[DATASET EXTRACT — start]

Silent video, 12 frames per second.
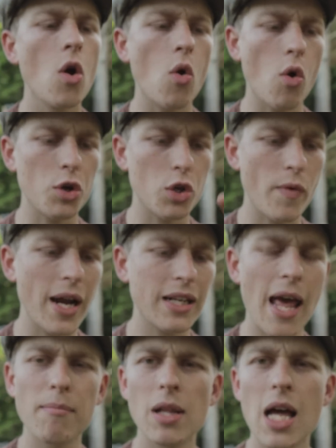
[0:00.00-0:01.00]
or
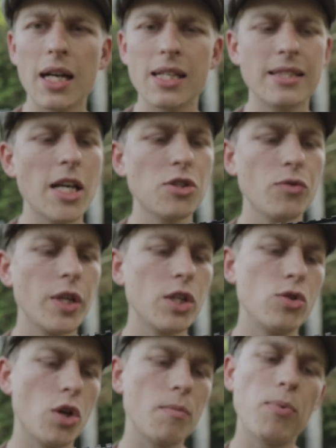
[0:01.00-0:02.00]
direct M-LOK
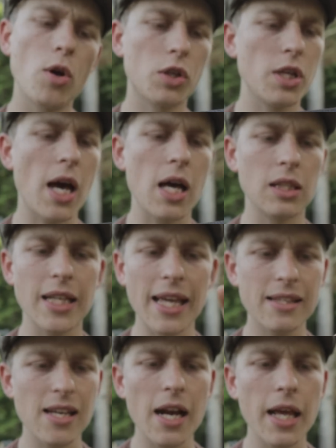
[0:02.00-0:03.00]
accessories. You can put
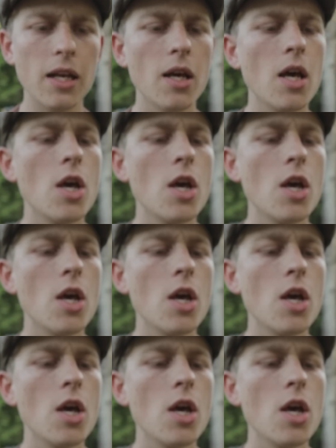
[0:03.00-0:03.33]
lights on it.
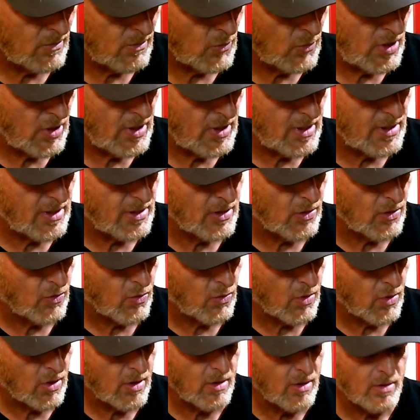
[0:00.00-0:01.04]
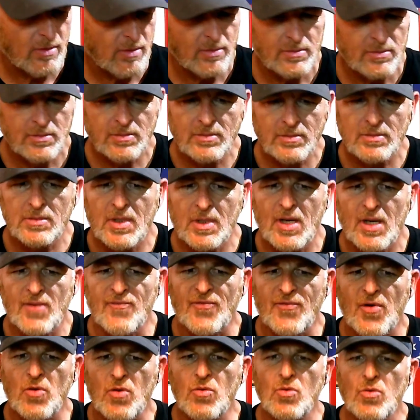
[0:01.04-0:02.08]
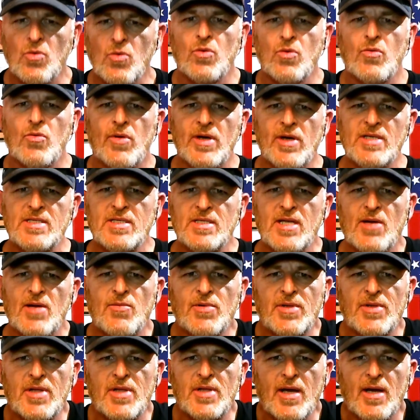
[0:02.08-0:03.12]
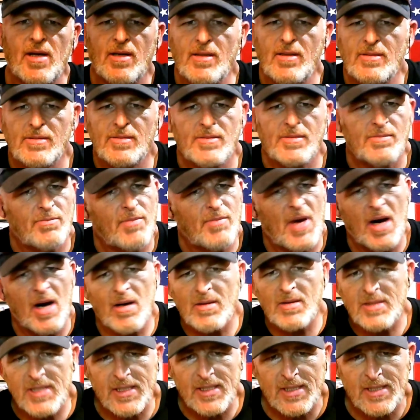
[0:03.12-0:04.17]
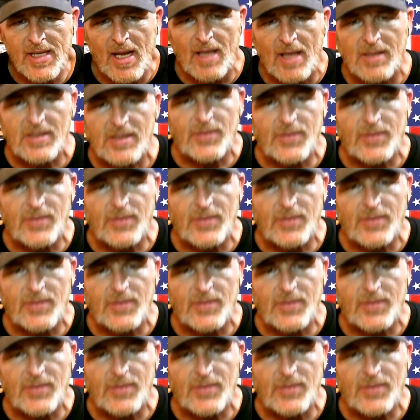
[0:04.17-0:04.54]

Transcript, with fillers: What in the world? That phone going crazy and everything. Modern technology,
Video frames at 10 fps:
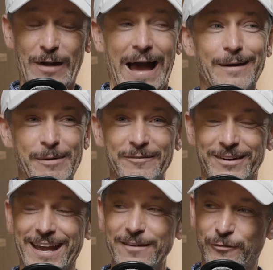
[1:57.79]
I'm
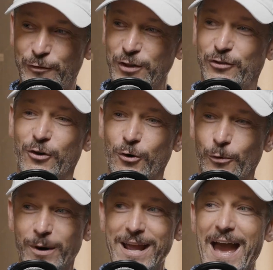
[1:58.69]
having a physical
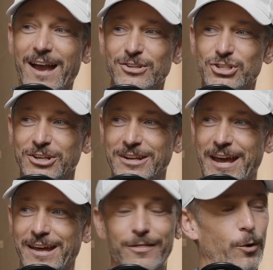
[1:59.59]
reaction
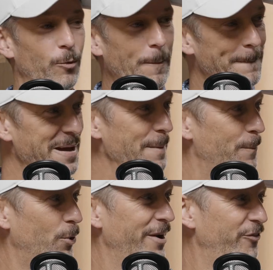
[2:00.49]
at the
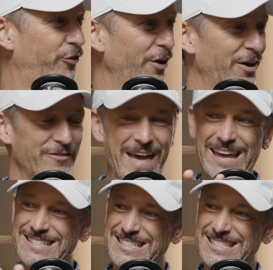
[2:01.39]
remembrance of that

[DATASET EXTRACT — finish]

### WHAT IS REQUIRED:
When you copy the records above, keep every word exact but leave out the pictures.

### EXERCISE ANSWER:
Silent video, 12 frames per second.
[0:00.00-0:01.00]
or
[0:01.00-0:02.00]
direct M-LOK
[0:02.00-0:03.00]
accessories. You can put
[0:03.00-0:03.33]
lights on it.
[0:00.00-0:01.04]
[0:01.04-0:02.08]
[0:02.08-0:03.12]
[0:03.12-0:04.17]
[0:04.17-0:04.54]

Transcript, with fillers: What in the world? That phone going crazy and everything. Modern technology,
Video frames at 10 fps:
[1:57.79]
I'm
[1:58.69]
having a physical
[1:59.59]
reaction
[2:00.49]
at the
[2:01.39]
remembrance of that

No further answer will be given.